Non-pharmacological interventions

In 2008, the European League Against Rheumatism (EULAR) recommended treatments that included:

  • heated-pool treatment18
  • tailored exercise19
  • cognitive behavioural therapy (CBT).20

Research suggests that CBT reduces pain, negative mood and disability. The improvements shown were present at long-term follow up (6 months).

The Canadian guideline strongly recommends:14,21

  • self-management and self-efficacy
  • regular exercise (aerobic, muscle-strengthening and stretching).

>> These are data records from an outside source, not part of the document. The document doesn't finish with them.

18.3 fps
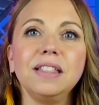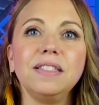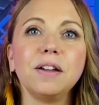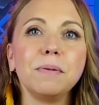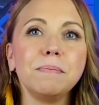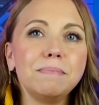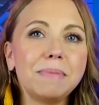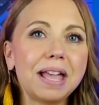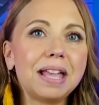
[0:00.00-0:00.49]

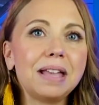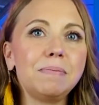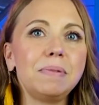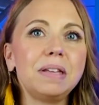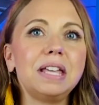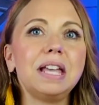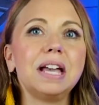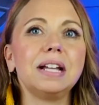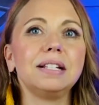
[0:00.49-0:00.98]
There may
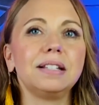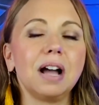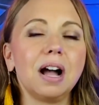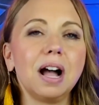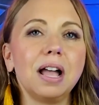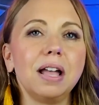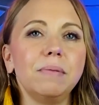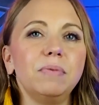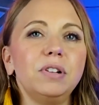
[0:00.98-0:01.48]
be a
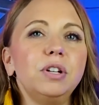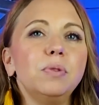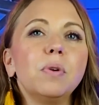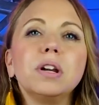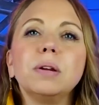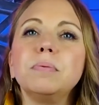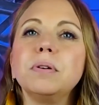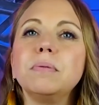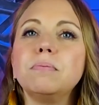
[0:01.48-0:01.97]
time when you
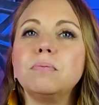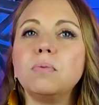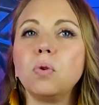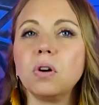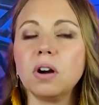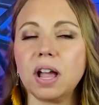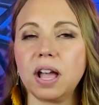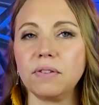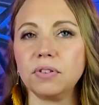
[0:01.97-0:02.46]
want to put
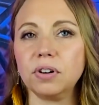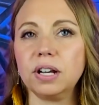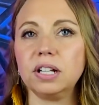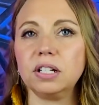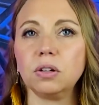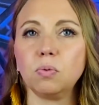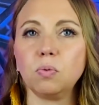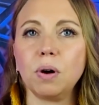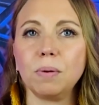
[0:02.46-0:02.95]
more effort
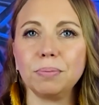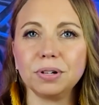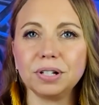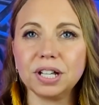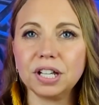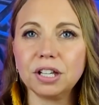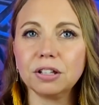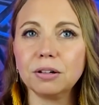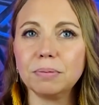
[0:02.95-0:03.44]
into one
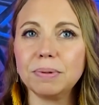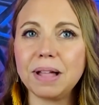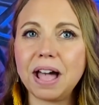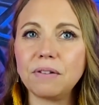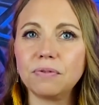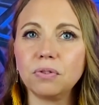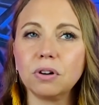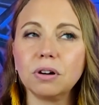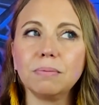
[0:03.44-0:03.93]
particular
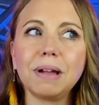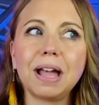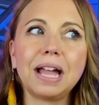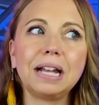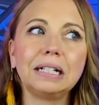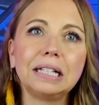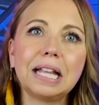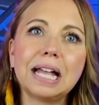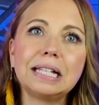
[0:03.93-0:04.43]
platform
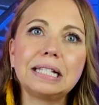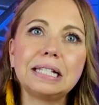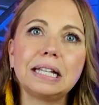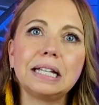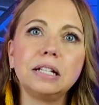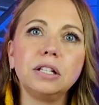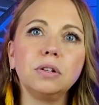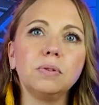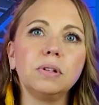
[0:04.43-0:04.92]
and less
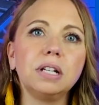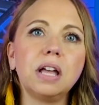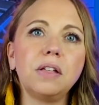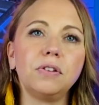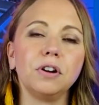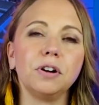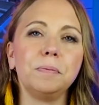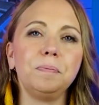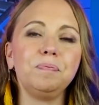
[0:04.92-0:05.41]
into
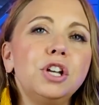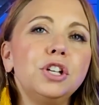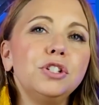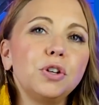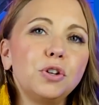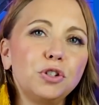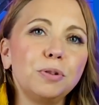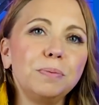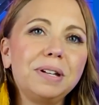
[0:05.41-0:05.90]
another.
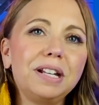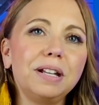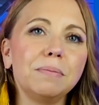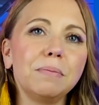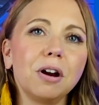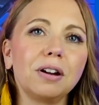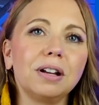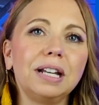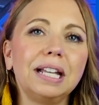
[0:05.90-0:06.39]
Social
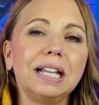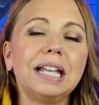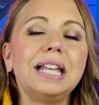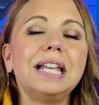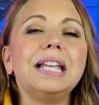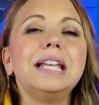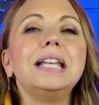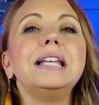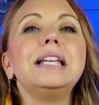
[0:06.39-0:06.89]
media marketing
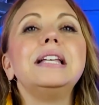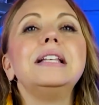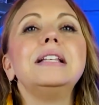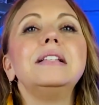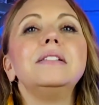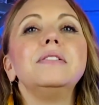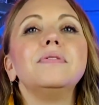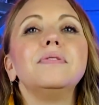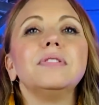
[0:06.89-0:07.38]

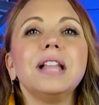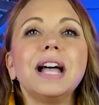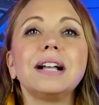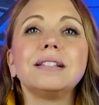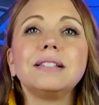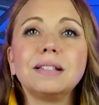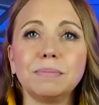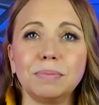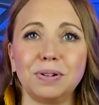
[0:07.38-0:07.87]
is
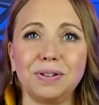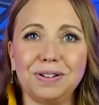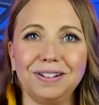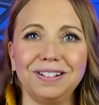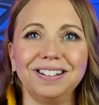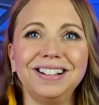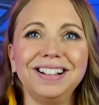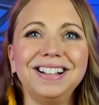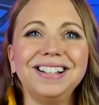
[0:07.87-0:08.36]

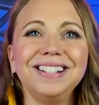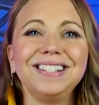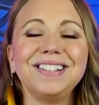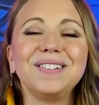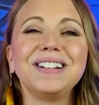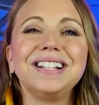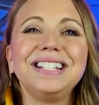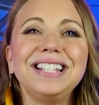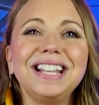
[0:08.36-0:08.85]
flexible,
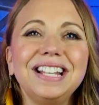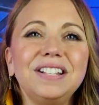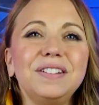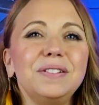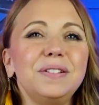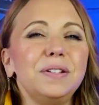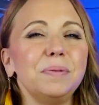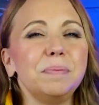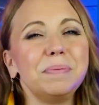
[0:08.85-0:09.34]
so
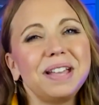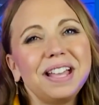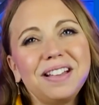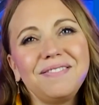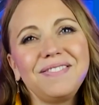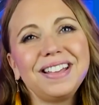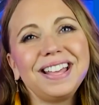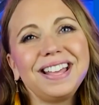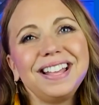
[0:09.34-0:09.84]
continue to
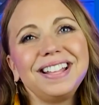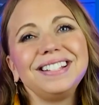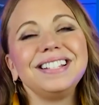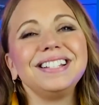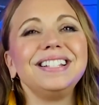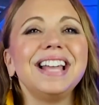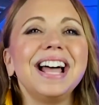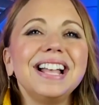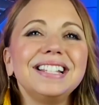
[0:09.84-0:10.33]
pivot,
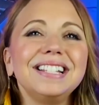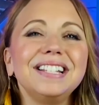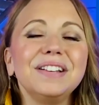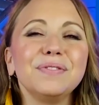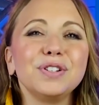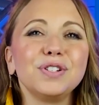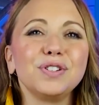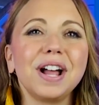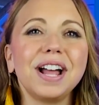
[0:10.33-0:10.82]
to test
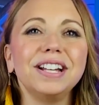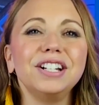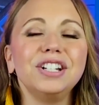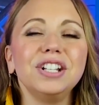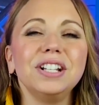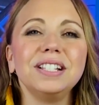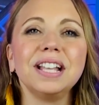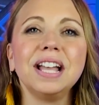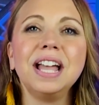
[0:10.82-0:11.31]
different
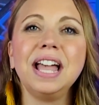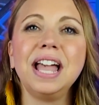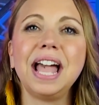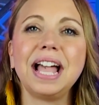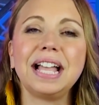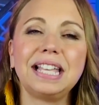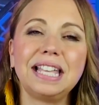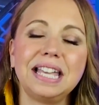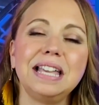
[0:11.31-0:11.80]
strategies,
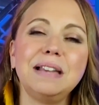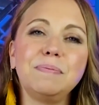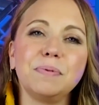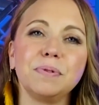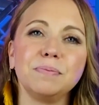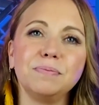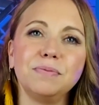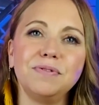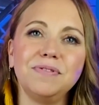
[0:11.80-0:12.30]
and keep
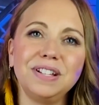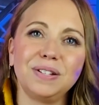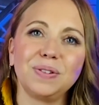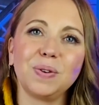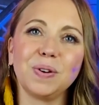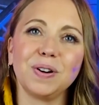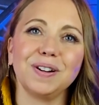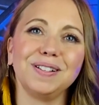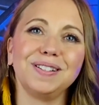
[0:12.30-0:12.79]
moving
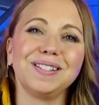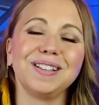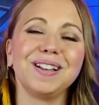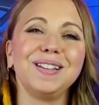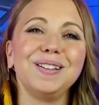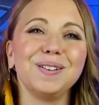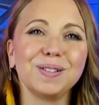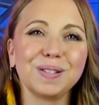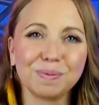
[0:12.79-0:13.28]
towards
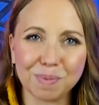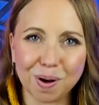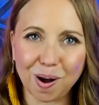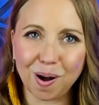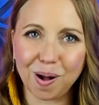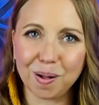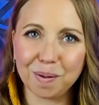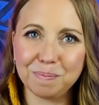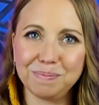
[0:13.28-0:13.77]
your
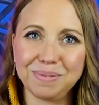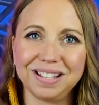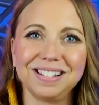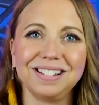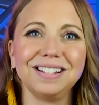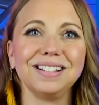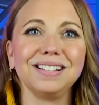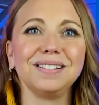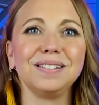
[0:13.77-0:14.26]
small
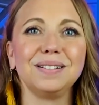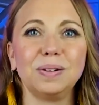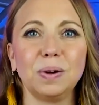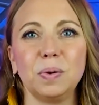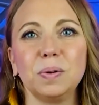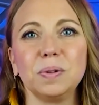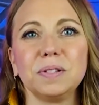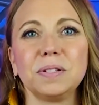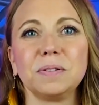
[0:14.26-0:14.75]
business
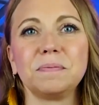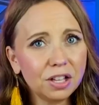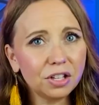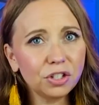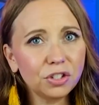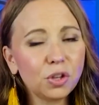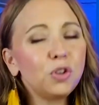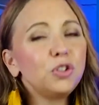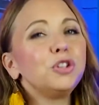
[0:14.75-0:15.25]
goals.
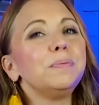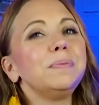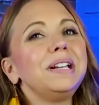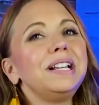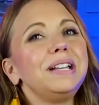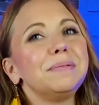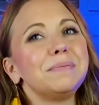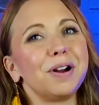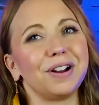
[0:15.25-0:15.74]
Social
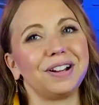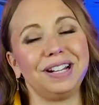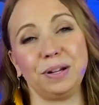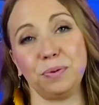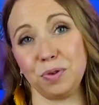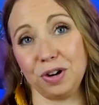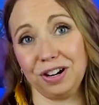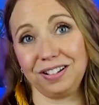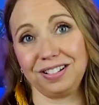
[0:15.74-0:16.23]
media
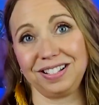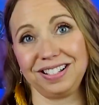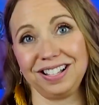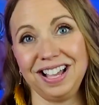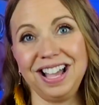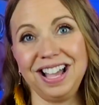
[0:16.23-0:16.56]
marketing works.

Essentially, self-management and self-efficacy allow the patient to increase their self-confidence in controlling their pain and managing exacerbations. An external locus of control (i.e. the belief that events in one’s life, whether good or bad, are caused by uncontrollable factors) is associated with less favourable outcomes. See Box 1 for some key points for patients self-managing chronic pain, and Box 2 for some useful sources of patient information. Evidence for complementary and alternative medicine in fibromyalgia is weak.21

I encourage my patients with fibromyalgia to remain in the workforce. The evidence suggests that patients who remain in work have generally less severe symptoms and a better quality of life.22,23 It is highly likely that ‘fibromyalgia’ would be deemed disabling under the provisions of the Equality Act 2010.24

Pharmacological interventions

Recommendations for pharmacological interventions from EULAR included:18

  • tramadol
  • antidepressants (e.g. fluoxetine, amitriptyline, duloxetine)
  • anticonvulsants with pain-modulating properties (e.g. gabapentin, pregabalin).

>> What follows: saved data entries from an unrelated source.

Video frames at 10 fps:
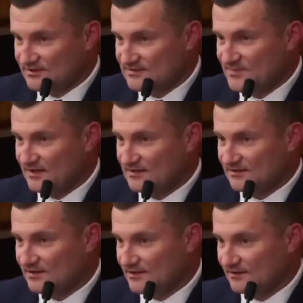
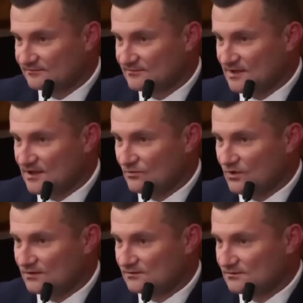speculating
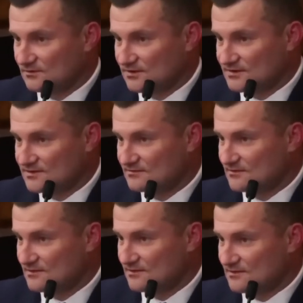what was
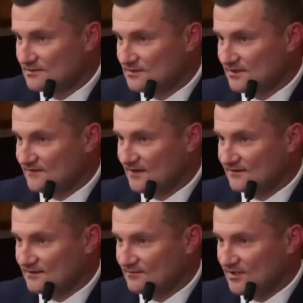
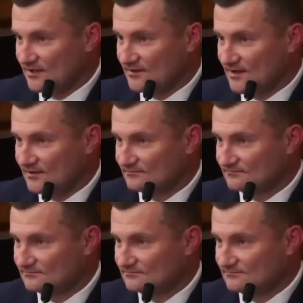intended by that,
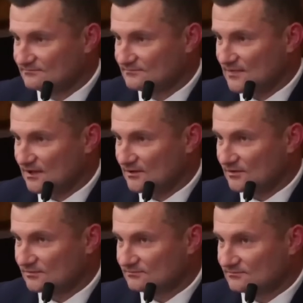
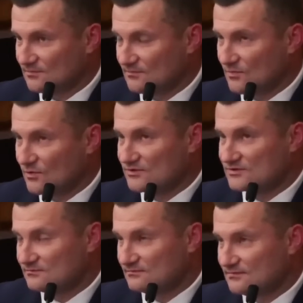or what
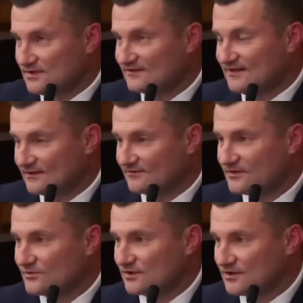was the intent of
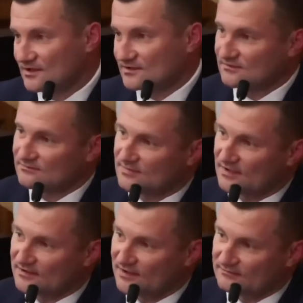communication
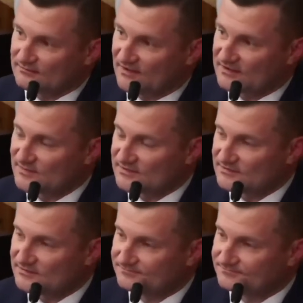by that text message.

The Canadian guideline recommends that sleep, mood and fatigue problems need to be addressed as well as pain management and that:14

  • combinations of drugs with different modes of actions can be efficacious
    • it is recommended to start with low doses and to titrate slowly
  • monitoring of efficacy and side-effects is vital to improve outcomes and patient compliance
  • ineffective medications should be discontinued.

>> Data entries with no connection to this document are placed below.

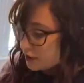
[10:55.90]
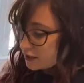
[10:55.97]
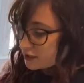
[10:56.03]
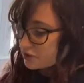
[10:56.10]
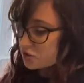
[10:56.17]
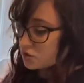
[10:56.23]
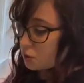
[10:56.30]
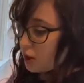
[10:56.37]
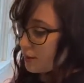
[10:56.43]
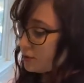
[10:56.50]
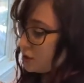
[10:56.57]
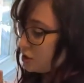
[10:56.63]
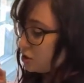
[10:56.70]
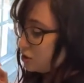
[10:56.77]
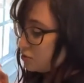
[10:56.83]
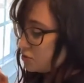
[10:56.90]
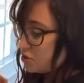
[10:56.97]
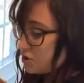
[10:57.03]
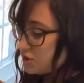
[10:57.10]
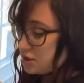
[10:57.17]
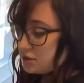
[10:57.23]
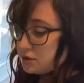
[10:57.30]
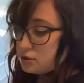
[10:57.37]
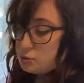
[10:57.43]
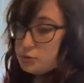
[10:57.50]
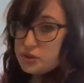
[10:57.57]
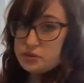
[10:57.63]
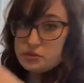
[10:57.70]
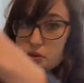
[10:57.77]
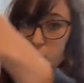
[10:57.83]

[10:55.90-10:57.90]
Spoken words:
in it, so I'm going to use just a little bit of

It should be noted that the following drugs are not licensed in the UK for the treatment of fibromyalgia:

  • duloxetine
  • gabapentin
  • pregabalin.

They are, however, licensed in other countries such as the USA and Canada. The prescriber should follow relevant professional guidance, taking full responsibility for the decision. Informed consent should be obtained and documented. See the General Medical Council’s Good practice in prescribing and managing medicines and devices for further information.25

Box 2: Useful sources of information for patients*

Conclusion

Patients need to know that there is no cure for fibromyalgia. The aim should be to manage symptoms and improve patient self-efficacy and self-management.

Pharmacological treatments that have the most robust evidence-base include:

  • amitriptyline 26
  • gabapentin27,28
  • duloxetine 29
  • pregabalin.30

Services are scanty for disadvantaged communities (such as those that include non-English speaking people). This is likely to have an impact on primary care services as studies suggest patients with fibromyalgia reported higher rates of illness and have increased use of healthcare resources.4 Only with education, evidence-based management, and increased awareness of the population of people with fibromyalgia will the stigma attached to this complicated and common condition be overcome. G

  • Fibromyalgia is a common clinical syndrome that can be effectively diagnosed and managed in primary care, although GPs seem reluctant to do this
  • Local care pathways for the diagnosis, investigation, and management of fibromyalgia may help GPs feel more confident in managing this condition in primary care:
    • these pathways could be enforced with an education programme for GPs
  • NHS Choices has useful material and links to patient support groups for patients with fibromyalgia (see www.nhs.uk/Conditions/Fibromyalgia/Pages/SelfHelp.aspx); see also the author’s suggestions
  • Clinical commissioning groups:
    • could consider funding some community-based support groups for fibromyalgia to help patients understand and self-manage their condition, and reduce the impact on health services
    • should include a section on the pharmacological management of fibromyalgia in local formularies with advice on prescribing drugs
      (often off-licence) and their acquisition costs.